## [TASK DIRECTIONS]
Only some lines are wanted: please transcribe exactly those from the one containing "[0:11.46-0:12.50]" through the end of the data, pictures excluded.

## [Items from a data source]
----

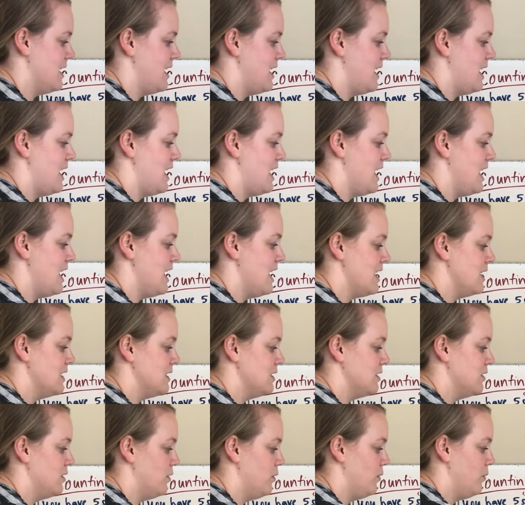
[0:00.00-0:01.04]
and
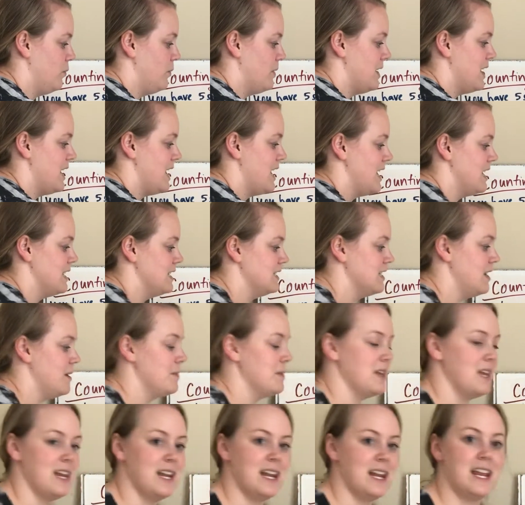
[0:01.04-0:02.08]
we end up
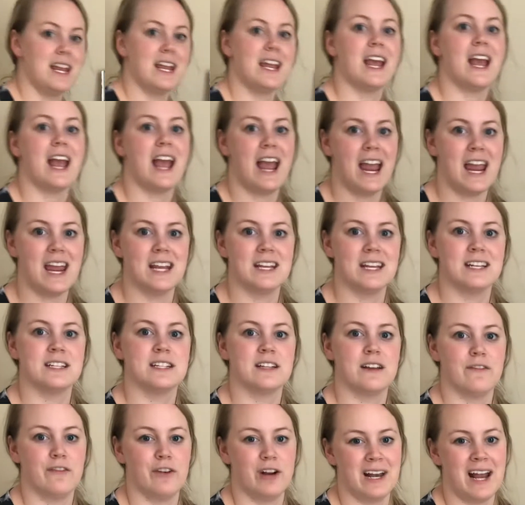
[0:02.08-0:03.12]
getting 8
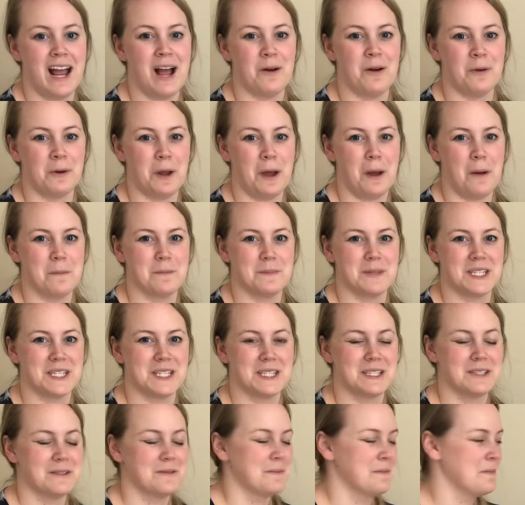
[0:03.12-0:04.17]
different outcomes.
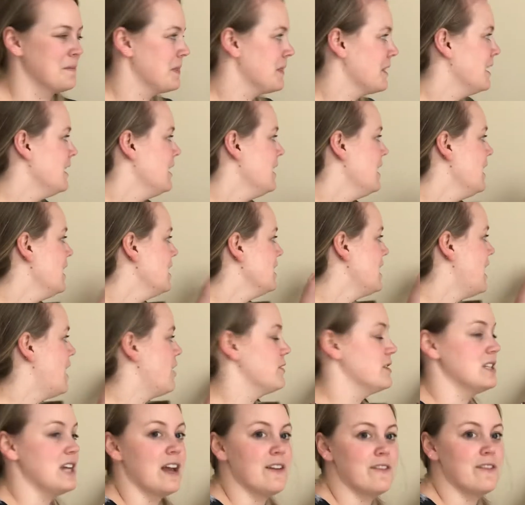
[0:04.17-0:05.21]
Now,
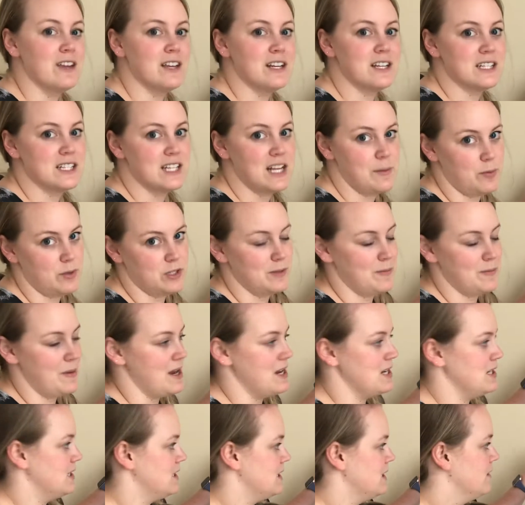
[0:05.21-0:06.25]
diving into sample
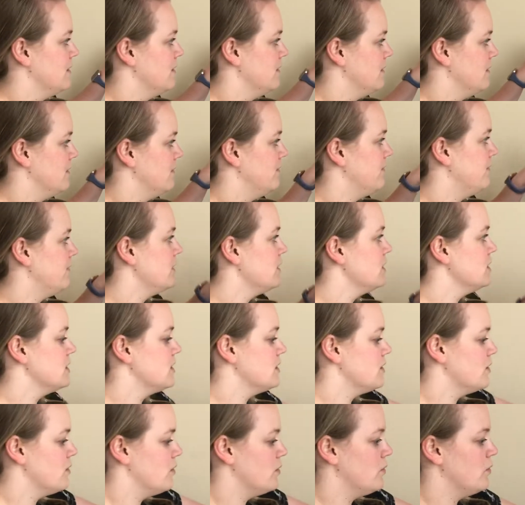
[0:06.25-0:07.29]
space. First,
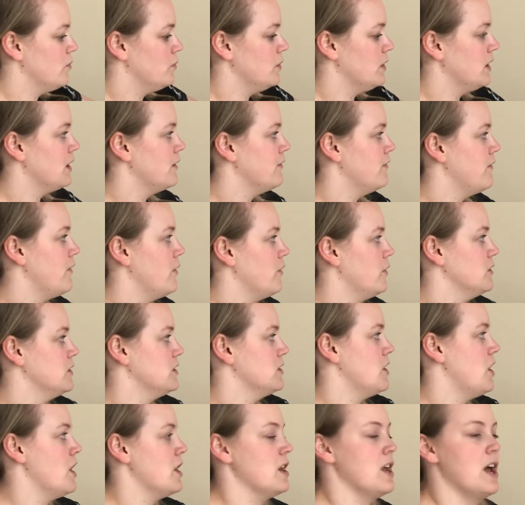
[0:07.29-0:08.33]
we're going to focus
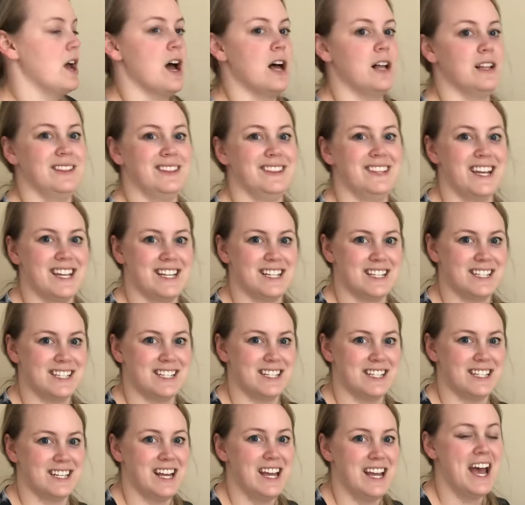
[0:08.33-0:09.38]
on a
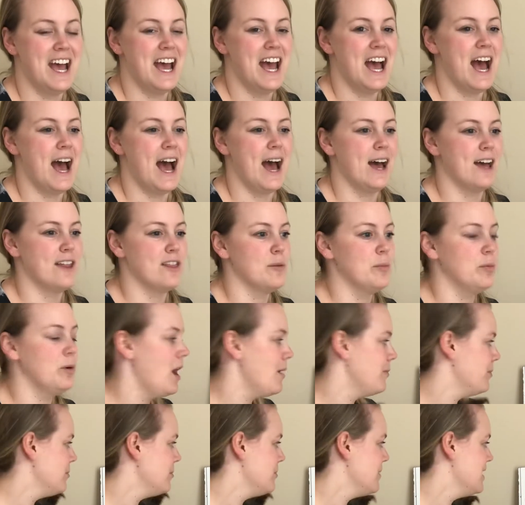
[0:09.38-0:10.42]
list. The
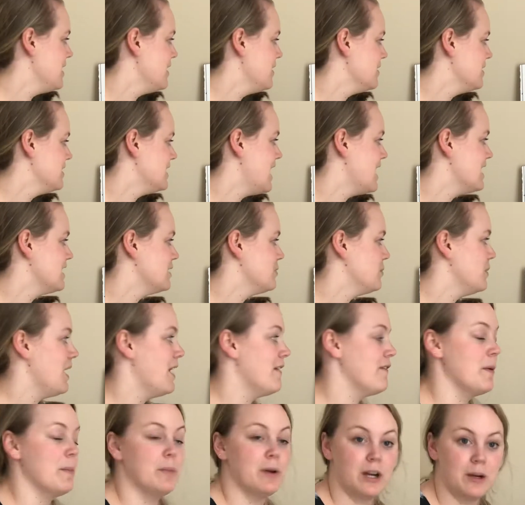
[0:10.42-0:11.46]
problem here says we have
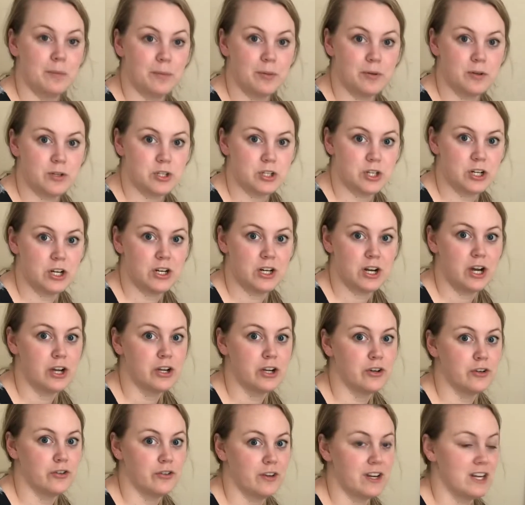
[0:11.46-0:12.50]
a purple shirt, a
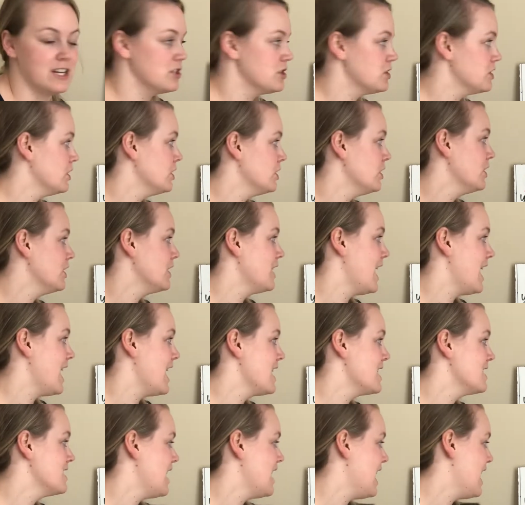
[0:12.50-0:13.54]
green shirt,
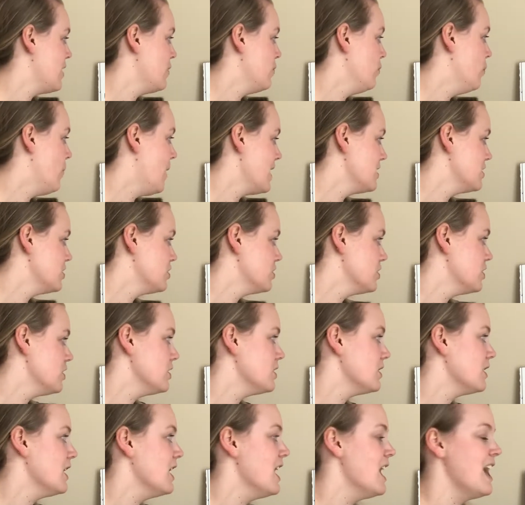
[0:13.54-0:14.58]
and a white shirt,
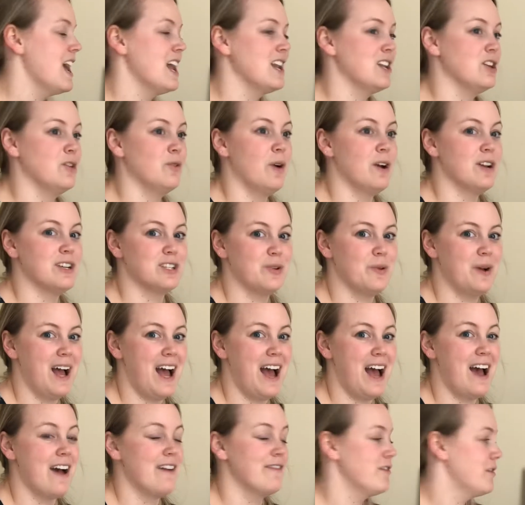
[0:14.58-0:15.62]
and you also
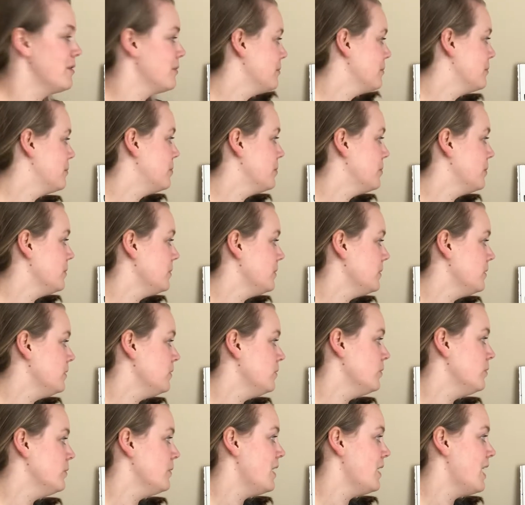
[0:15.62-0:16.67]
have
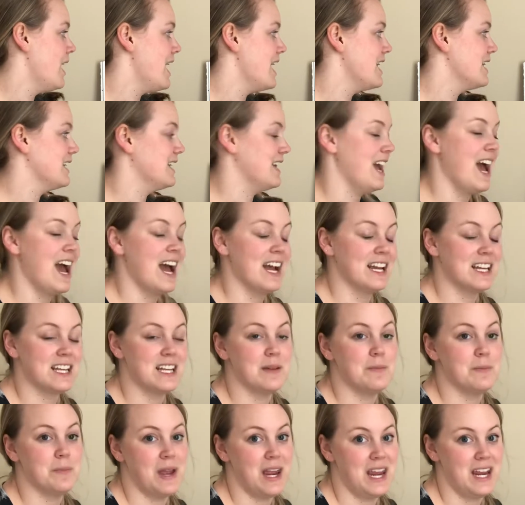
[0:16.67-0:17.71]
blue and khaki
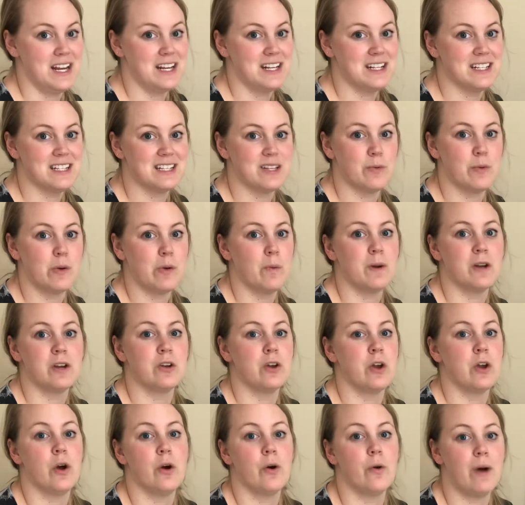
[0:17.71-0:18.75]
pants, and we want to
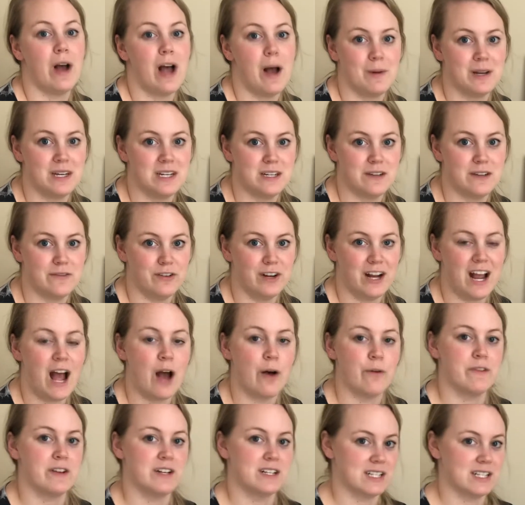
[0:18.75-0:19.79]
know how many different
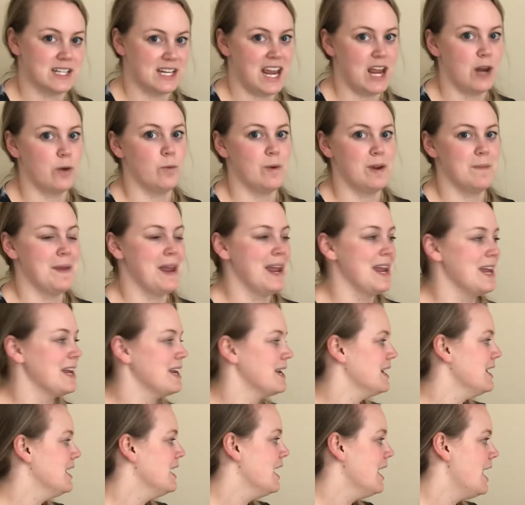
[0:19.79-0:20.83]
outfits can we make.
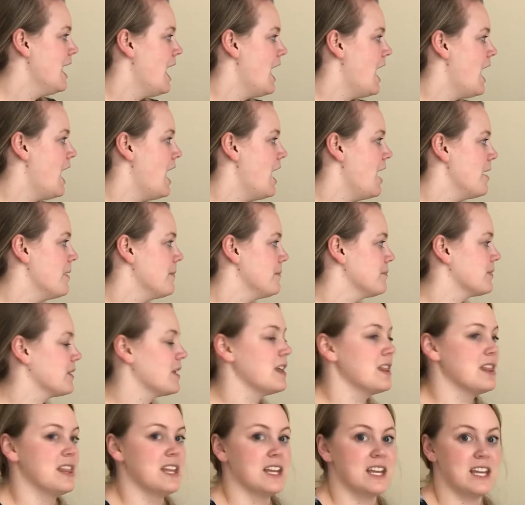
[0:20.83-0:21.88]

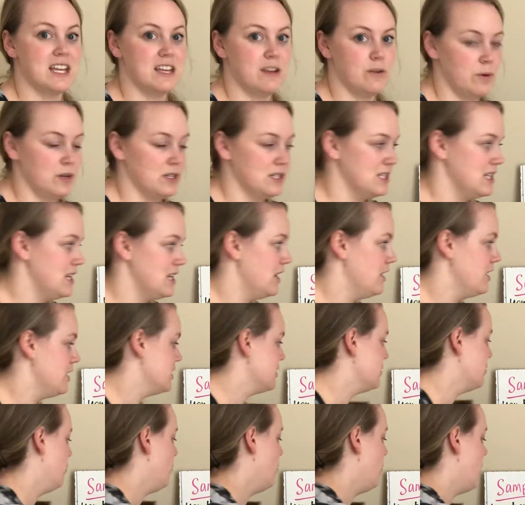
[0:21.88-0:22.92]
The keywords here is
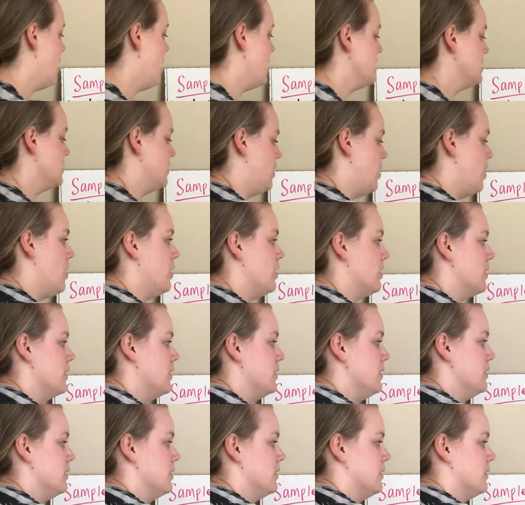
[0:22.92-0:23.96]
what are.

----

## [ANSWER FOR THE TASK]
[0:11.46-0:12.50]
a purple shirt, a
[0:12.50-0:13.54]
green shirt,
[0:13.54-0:14.58]
and a white shirt,
[0:14.58-0:15.62]
and you also
[0:15.62-0:16.67]
have
[0:16.67-0:17.71]
blue and khaki
[0:17.71-0:18.75]
pants, and we want to
[0:18.75-0:19.79]
know how many different
[0:19.79-0:20.83]
outfits can we make.
[0:20.83-0:21.88]

[0:21.88-0:22.92]
The keywords here is
[0:22.92-0:23.96]
what are.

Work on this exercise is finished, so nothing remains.